ケーナはそう言ってお茶を飲んだ。俺は気になっていた事を聞き出す。


「なあ、アンタはいつからここに住んでいるんだ?」


「もうかれこれ二百年ぐらいかのぅ」


「はっ?!アンタ一体いくつなんだ?」


「ばかたれ!淑女に歳なんて聞くもんじゃないよ!そんなんじゃあんた結婚できんぞぃ?そもそもしとらんだろうけどなぁ」


ひゃっひゃっひゃっと笑う童顔の幼女。

見た目と言葉のギャップが酷い。


どう見ても13歳ぐらいの女の子にしか見えない。


幼く可愛らしい顔立ちで長い黒髪と白い肌、黒い目をしており、薄緑のローブを着ている。

容姿だけ見てもこの町の人間ではないことはすぐにわかるが魔女とは何かもわからないヴォルフは混乱していた。

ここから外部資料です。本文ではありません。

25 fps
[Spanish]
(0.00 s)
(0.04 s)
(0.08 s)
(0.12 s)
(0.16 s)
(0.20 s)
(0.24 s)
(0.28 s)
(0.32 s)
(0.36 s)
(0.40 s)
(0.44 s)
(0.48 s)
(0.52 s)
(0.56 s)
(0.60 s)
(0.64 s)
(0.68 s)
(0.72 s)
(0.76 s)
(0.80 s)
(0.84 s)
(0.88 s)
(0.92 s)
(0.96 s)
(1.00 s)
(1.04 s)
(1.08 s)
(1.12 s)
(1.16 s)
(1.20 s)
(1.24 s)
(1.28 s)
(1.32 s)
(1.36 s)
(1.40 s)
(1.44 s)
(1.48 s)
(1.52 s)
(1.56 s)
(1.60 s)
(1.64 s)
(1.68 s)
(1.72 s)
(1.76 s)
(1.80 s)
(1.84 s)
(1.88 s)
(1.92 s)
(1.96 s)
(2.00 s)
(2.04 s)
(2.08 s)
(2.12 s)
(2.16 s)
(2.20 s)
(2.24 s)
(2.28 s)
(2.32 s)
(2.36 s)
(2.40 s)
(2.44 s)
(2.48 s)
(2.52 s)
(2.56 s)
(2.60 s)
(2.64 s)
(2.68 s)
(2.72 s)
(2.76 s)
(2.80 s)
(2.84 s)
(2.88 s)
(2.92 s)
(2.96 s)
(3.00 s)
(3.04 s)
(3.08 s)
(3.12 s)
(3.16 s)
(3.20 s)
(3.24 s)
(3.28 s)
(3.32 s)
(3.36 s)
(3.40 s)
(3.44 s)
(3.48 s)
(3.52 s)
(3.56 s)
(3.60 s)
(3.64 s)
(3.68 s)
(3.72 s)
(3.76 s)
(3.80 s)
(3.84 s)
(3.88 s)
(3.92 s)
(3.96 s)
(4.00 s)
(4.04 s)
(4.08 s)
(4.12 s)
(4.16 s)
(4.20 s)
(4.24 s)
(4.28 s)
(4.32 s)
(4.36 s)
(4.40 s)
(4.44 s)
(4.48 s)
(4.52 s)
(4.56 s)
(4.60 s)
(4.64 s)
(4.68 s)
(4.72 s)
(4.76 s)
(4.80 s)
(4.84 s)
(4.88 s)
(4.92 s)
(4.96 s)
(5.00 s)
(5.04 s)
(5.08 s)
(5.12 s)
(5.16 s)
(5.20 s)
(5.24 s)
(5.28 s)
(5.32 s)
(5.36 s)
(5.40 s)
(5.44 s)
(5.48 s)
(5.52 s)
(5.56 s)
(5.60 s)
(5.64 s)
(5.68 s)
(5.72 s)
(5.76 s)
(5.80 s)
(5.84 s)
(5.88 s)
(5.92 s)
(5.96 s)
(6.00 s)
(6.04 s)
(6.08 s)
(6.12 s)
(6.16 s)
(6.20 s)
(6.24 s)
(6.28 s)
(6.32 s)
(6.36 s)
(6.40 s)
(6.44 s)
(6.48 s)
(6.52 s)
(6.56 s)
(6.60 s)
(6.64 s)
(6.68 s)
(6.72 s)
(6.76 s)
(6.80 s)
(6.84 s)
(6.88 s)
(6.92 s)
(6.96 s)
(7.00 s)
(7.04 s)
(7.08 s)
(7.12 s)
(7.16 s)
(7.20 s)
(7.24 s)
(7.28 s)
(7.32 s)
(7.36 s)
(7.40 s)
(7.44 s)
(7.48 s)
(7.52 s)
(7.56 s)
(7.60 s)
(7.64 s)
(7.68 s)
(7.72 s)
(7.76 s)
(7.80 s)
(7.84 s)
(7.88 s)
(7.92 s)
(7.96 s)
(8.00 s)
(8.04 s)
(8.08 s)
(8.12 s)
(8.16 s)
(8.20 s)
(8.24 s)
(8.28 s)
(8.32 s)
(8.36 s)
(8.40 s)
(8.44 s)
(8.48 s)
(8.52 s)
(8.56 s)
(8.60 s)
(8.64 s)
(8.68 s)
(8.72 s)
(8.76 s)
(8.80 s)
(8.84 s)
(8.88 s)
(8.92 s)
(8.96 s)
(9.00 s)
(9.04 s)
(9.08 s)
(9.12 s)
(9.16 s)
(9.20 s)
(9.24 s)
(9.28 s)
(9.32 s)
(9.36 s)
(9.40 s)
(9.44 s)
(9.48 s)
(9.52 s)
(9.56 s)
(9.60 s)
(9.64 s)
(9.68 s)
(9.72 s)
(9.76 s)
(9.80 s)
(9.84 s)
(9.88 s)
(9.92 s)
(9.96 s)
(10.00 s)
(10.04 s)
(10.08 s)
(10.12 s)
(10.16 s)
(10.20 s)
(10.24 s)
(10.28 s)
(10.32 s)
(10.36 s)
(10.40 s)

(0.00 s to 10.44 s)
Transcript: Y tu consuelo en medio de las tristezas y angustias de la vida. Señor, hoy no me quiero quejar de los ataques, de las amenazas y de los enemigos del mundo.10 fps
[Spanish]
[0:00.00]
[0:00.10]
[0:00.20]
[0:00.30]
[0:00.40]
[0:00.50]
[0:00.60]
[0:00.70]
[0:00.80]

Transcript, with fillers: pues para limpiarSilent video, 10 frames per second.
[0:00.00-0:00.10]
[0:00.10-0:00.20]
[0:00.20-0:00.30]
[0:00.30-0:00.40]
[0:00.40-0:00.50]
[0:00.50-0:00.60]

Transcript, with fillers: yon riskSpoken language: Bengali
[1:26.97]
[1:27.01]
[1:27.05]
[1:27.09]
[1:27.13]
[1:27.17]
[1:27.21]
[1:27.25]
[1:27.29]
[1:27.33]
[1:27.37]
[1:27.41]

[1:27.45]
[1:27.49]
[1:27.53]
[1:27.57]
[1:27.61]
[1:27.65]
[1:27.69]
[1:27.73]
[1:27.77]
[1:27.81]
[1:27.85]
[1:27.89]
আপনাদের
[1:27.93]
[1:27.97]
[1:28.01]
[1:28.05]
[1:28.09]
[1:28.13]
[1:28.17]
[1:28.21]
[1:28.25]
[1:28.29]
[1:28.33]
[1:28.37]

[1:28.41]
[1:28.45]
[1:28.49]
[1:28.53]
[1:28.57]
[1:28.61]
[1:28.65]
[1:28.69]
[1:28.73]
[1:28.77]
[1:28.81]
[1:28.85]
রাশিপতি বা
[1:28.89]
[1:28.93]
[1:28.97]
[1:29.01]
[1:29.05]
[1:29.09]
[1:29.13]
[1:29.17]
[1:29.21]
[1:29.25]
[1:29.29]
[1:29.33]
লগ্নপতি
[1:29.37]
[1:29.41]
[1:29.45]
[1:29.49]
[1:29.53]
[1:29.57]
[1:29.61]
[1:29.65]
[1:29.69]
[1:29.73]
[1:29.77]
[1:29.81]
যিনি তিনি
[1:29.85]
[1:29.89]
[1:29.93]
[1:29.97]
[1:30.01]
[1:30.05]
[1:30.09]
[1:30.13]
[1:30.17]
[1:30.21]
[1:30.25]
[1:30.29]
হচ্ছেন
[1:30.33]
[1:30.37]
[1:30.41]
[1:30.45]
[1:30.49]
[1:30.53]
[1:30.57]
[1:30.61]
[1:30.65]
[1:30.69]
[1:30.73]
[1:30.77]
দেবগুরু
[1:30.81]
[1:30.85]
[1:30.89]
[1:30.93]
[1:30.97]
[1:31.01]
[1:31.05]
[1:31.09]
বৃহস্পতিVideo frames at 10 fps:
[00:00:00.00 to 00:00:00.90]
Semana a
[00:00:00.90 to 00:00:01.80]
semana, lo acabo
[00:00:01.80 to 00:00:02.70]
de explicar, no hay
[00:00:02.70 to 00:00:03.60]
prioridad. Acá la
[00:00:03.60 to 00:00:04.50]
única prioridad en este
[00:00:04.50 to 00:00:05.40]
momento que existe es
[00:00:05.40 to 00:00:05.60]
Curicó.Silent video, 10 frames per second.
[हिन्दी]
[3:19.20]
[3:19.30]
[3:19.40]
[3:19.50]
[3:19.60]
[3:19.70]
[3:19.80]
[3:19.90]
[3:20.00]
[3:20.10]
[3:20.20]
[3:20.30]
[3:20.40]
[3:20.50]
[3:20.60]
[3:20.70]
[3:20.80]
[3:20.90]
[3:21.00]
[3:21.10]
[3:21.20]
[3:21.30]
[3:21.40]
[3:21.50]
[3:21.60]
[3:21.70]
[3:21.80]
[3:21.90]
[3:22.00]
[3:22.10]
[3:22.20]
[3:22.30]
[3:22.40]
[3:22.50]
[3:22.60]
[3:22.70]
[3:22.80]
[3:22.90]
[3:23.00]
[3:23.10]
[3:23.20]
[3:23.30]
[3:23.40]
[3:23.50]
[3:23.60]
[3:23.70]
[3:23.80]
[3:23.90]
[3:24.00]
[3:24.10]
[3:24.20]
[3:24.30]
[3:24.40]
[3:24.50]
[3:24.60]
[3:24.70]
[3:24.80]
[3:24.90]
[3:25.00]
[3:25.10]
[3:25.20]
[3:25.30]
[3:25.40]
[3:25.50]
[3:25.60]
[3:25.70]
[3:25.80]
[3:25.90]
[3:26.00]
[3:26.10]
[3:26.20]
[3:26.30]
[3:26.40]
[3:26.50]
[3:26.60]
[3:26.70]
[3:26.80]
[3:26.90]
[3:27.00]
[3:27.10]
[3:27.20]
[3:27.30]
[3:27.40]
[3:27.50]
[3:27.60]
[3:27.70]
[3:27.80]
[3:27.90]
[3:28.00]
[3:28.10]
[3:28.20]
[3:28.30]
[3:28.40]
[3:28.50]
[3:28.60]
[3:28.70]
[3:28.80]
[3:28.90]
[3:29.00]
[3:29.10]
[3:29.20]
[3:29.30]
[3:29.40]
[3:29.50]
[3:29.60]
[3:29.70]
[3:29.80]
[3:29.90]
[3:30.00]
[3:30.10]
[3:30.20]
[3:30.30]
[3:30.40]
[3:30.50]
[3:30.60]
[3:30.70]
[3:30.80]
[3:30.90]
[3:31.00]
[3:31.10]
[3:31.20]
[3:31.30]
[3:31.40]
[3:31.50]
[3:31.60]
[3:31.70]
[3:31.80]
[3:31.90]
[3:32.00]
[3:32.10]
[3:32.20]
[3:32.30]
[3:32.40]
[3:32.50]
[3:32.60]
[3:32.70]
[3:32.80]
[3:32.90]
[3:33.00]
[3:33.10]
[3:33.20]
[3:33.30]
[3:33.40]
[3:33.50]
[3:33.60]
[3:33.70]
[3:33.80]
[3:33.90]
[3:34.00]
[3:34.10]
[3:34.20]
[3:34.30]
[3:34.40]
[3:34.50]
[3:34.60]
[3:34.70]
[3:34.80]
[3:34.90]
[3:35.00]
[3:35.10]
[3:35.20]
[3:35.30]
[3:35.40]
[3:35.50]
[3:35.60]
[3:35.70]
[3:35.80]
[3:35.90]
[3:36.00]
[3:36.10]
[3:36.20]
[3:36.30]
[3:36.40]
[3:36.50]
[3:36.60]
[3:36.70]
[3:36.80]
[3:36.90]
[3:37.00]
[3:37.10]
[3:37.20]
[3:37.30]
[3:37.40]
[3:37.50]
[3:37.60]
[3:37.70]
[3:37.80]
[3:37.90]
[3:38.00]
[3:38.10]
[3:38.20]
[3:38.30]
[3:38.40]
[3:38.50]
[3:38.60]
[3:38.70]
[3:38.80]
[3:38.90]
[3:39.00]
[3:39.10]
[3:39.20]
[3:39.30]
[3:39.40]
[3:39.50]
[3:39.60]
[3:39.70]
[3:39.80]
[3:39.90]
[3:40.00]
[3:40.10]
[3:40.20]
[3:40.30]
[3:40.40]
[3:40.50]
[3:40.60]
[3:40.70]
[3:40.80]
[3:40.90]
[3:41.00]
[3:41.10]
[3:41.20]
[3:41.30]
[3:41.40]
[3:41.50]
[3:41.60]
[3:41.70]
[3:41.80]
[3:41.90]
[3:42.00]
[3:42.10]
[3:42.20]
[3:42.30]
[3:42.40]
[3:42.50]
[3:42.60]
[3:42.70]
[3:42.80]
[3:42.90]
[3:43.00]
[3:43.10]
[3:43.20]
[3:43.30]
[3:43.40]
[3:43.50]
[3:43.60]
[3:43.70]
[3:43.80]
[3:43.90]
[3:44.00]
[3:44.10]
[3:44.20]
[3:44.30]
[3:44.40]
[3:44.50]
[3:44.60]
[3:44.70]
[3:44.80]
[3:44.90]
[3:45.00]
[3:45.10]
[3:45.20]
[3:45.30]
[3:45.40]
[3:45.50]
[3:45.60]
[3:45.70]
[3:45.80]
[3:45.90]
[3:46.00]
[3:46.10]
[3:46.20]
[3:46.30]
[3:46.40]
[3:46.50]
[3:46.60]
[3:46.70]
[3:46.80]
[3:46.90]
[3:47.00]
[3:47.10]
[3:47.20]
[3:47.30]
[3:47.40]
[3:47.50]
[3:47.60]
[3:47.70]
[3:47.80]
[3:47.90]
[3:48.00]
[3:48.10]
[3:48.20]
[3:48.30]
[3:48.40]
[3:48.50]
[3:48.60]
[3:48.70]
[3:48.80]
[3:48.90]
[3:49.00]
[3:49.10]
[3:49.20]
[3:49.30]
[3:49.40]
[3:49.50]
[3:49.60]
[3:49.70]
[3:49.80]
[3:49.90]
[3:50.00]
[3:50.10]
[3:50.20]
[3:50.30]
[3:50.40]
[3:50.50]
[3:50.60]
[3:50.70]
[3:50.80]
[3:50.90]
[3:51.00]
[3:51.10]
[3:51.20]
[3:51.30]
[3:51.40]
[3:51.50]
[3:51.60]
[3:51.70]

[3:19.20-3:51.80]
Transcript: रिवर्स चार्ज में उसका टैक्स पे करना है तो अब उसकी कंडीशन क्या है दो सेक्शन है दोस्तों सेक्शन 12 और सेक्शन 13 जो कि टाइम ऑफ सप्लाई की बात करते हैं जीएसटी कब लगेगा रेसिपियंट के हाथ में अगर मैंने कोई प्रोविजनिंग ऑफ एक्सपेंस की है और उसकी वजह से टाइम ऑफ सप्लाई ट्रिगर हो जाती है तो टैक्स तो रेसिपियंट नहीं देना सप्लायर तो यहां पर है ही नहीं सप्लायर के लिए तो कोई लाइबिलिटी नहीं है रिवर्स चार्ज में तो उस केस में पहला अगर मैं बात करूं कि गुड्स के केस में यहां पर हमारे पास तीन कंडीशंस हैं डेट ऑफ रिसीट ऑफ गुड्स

「んーーー、それじゃあ、何でこの塔にずっと住んでいるんだ?食べ物はどうしてるんだ?町に出たことはなかったのか?」


「あたしはこの塔の魔術の管理をしてるんだよ。隠蔽の魔術だけではなくてこの領地の管理にも関係している。あんまり詳しいことは言えんが昔の領主様から頼まれてずっとここにいるのさ」


「なんでそんなに若い姿なんだ?」


「うっひゃっひゃっ!アンタもしかしてあたしに惚れたのかい?いくらあたしが美人でもあんたは若すぎるねぇ」


「いやいやいや、歳取らないのが異常だから聞いているんだ。魔術で若くできるのか?」


「ふーーーん?あたしの美貌がわからない奴に教えてやることは出来ないねぇ。まあ、魔力が在ると若くはなるみたいだね。私はソッチの研究はしとらんからよくは知らないけど、魔術をかけてる訳ではないよ。勝手に若返っているのさ。でも寿命はあるよ?まあ、放っておけば、あと五百年ぐらいは生きるだろうけどね」


「ご、五百年?!」


驚く俺を見て童顔の魔女はまた笑いだす。お茶を飲み終えた俺は領主様に確認すると約束して外にでた。あとくれぐれも周囲に問題を起こさないように念押ししておいた。


「誰もそんな面倒なことしたくないよ」


「俺だってそう願うよ。まあ、隠蔽の魔術頑張って解決してくれ!」


そう言って外を出ると残された仲間が気まずそうにこちらを見た。


「どうだった?」


「領主様に頼まれてこの塔を管理しているらしい。とりあえず上官殿に報告し、領主様に確認していただくしかない」


悪い奴ではなかった。


本当に領主様の依頼で塔を管理しているのであれば魔女を拘束した時点でこちらの責任になってしまう。


面倒はごめんだ。


そう言って、仲間を引き連れて砦へと戻った。



・ケーナ

塔の魔女

○五百歳以上

身長138cm

体重34kg

黒髪、黒い目

ロングヘアー

見た目は13〜14歳ぐらいの少女、魔力によって長生きをしており年もとらない。実は何百年も昔から領主の依頼で塔を管理している魔女。魔法で領地内の龍脈を管理している。

好きなもの

お菓子と紅茶

嫌いなもの

無礼な人間とお化け

かなり賢いが、意外とおっちょこちょいでドジな面もある。